Изменить размер шрифта - +
За белой армией потянулись в эмиграцию тысячи штатских людей, которые уже в личном порядке старались найти себе место в далеко не спокойной послевоенной Европе. Рено стал выписывать по контрактам рабочих из бывших офицеров, солдат и казаков Добровольческой армии. Примеру Рено последовали другие владельцы заводов, а также само французское правительство, озабоченное аграрными проблемами и нехваткой рабочих рук в деревне.

Я приехала в Париж на постоянное местожительство в 1925 году.

Белогвардейцы меня совершенно не беспокоили. Я начала работать в газете Милюкова почти тотчас же (Милюков к армии Деникина и Врангеля отношения не имел). Только в 1927 году я узнала, что «русские массы» можно увидеть по воскресеньям в русской церкви. Я пошла туда и удивилась количеству людей (полная церковь, толпа во дворе) — в огромном большинстве мужчин, в десять раз меньше, чем мужчин, — женщин, и даже наличию совсем маленьких детей, при полном отсутствии детей школьного возраста и подростков. Я узнала также, что есть церкви в пригородах (мы стали называть их «сорок сороков») и что есть пригороды, где не только церкви, но есть и лавки, и русские вывески, и русский детский сад, и воскресные школы; там соблюдаются русские праздники по старому стилю; там какие-то русские комитеты усиленно заботятся о стариках и инвалидах мировой войны. И что в Биянкуре 10 000 русских строят автомобили Рено.
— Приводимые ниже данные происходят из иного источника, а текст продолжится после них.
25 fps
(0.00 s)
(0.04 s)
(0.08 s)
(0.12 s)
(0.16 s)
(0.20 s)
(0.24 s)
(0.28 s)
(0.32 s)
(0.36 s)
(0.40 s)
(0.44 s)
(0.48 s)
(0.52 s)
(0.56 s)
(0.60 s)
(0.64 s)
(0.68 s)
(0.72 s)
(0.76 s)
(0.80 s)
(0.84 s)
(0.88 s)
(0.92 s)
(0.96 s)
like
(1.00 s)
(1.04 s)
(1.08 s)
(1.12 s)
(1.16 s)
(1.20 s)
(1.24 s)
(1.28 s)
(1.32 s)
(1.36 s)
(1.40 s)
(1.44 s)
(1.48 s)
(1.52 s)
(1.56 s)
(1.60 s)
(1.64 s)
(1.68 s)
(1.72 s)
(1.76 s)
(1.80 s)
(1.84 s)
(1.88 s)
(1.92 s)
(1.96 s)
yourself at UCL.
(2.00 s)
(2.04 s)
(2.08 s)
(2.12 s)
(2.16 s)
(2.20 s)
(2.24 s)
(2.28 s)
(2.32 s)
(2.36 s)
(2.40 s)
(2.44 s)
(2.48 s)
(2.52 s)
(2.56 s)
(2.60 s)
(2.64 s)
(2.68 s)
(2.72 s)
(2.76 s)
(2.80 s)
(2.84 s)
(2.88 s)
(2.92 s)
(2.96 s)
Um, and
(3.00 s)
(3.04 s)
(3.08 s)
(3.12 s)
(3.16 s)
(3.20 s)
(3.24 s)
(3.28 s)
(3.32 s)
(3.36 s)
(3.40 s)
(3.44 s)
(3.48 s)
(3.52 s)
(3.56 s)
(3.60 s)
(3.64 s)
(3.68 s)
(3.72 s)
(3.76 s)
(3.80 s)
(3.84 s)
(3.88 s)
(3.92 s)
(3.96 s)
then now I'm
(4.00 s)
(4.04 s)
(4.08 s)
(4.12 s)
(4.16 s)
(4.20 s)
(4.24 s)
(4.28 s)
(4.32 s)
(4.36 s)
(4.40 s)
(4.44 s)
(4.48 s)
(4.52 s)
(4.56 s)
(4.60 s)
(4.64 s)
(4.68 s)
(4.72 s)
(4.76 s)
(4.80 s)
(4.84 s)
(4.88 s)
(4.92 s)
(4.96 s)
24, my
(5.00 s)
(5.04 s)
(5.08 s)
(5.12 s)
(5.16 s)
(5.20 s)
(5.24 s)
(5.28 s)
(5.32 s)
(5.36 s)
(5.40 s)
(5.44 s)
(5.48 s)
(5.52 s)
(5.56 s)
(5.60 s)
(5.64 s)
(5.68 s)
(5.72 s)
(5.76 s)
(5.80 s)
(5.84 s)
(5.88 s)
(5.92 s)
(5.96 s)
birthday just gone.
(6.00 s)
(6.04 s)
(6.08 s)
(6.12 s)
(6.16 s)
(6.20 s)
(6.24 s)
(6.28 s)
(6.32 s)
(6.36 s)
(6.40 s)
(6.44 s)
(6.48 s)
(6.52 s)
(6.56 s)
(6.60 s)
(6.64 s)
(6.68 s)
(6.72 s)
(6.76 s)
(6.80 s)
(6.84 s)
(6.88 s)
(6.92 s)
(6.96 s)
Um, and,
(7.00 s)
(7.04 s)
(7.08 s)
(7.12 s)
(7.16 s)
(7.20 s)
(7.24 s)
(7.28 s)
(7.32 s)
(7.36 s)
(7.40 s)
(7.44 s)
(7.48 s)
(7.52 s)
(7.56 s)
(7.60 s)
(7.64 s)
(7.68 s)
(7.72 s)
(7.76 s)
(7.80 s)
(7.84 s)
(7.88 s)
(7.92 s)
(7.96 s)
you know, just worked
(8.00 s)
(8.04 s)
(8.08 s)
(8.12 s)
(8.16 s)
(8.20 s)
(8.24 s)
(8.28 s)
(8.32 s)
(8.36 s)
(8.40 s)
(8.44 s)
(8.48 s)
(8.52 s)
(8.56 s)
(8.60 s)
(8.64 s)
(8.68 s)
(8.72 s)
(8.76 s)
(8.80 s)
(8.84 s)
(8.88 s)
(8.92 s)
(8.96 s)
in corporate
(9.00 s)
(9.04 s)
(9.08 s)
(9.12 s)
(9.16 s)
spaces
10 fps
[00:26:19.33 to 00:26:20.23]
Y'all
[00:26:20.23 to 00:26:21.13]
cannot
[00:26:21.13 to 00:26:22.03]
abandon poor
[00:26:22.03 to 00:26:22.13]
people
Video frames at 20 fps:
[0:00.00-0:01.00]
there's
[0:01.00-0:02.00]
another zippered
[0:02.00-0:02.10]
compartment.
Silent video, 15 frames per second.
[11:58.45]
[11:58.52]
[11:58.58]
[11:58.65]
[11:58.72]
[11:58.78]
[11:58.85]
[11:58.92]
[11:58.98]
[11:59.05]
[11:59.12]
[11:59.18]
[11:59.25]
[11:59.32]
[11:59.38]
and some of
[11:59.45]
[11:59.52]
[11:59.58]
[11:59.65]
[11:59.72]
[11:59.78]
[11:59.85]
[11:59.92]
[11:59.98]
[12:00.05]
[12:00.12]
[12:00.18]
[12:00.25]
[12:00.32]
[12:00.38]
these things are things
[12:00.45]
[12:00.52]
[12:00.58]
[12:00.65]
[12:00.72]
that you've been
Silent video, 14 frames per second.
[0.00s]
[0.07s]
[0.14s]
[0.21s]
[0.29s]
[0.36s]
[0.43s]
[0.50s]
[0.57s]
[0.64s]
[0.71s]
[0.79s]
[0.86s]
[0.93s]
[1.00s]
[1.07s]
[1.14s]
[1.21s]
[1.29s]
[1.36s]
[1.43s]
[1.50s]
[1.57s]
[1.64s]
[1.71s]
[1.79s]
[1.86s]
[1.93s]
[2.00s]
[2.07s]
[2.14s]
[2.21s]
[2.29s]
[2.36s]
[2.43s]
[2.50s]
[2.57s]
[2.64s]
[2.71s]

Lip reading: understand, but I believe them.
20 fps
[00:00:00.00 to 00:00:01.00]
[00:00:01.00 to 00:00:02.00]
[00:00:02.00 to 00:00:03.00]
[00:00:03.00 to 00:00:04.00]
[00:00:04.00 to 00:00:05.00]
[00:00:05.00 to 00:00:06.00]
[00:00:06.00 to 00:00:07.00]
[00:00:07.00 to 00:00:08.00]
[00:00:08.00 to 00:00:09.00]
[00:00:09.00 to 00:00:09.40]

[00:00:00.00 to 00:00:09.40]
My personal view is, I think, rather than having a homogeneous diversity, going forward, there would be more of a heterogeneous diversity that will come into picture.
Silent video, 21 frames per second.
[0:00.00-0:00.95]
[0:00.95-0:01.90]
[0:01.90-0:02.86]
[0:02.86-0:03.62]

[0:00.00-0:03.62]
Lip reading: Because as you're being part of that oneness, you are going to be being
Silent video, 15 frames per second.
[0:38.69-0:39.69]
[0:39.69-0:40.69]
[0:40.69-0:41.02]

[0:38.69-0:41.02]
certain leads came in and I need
Это была та основа, которую я искала. Как я позже писала в своей автобиографии (1972 г.), после первых же рассказов моей серии «Биянкурские праздники» с меня в парикмахерской перестали брать на чай русские мастера, сапожник пытался набить мне подметки даром. В гастрономическом магазине хозяин угощал меня конфетами, а биянкурские дети постепенно стали узнавать меня и показывать на меня пальцем.

Я не знаю, понимали ли мои читатели иронию моих рассказов, сознавали ли, что. «праздники» — не бог весть какие в этой их жизни, что между мной самой и моими «героями» лежит пропасть — образа жизни, происхождения, образования, выбранной профессии, не говоря уже о политических взглядах.

Прошло более сорока лет, как эти рассказы были написаны и напечатаны, и около тридцати лет, как я в последний раз перечитала их. Их историко-социологическое значение (как мне сейчас кажется) далеко превосходит их художественную ценность. О «русских массах» эмиграции почти ничего написано не было; о «трудовом классе», о «пролетариате» (непотомственном), о людях без языка, вырванных из родной почвы без надежды вернуться назад, растерявших близких, выкинутых в Европу после военного поражения, сейчас никто ничего не знает и не помнит. Как я писала в автобиографии:

«Гудит заводской гудок. Двадцать пять тысяч рабочих текут через широкие ворота на площадь. Каждый четвертый — чин белой армии. Люди семейные, налогоплательщики и читатели русских ежедневных газет, члены всевозможных русских военных организаций, хранящие полковые отличия, георгиевские кресты и медали, погоны и кортики на дне еще российских сундуков вместе с выцветшими фотографиями, главным образом групповыми. Про них известно, что они: а) не зачинщики в стачках, б) редко обращаются в заводскую больницу, потому что у них здоровье железное, видимо обретенное в результате тренировки в двух войнах, большой и гражданской, и в) исключительно смирны, когда дело касается закона и полиции: преступность среди них минимальна, поножовщина — исключение, убийство из ревности — одно в десять лет, фальшивомонетчиков и совратителей малолетних, по статистике, не имеется».

Историко-социологическая ценность, пожалуй, не требует дальнейших комментариев. Но художественная сторона этих рассказов нуждается в некоторых пояснениях: ирония автора должна была проявиться в самом стиле его прозы, и потому между мною и действующими лицами появился рассказчик.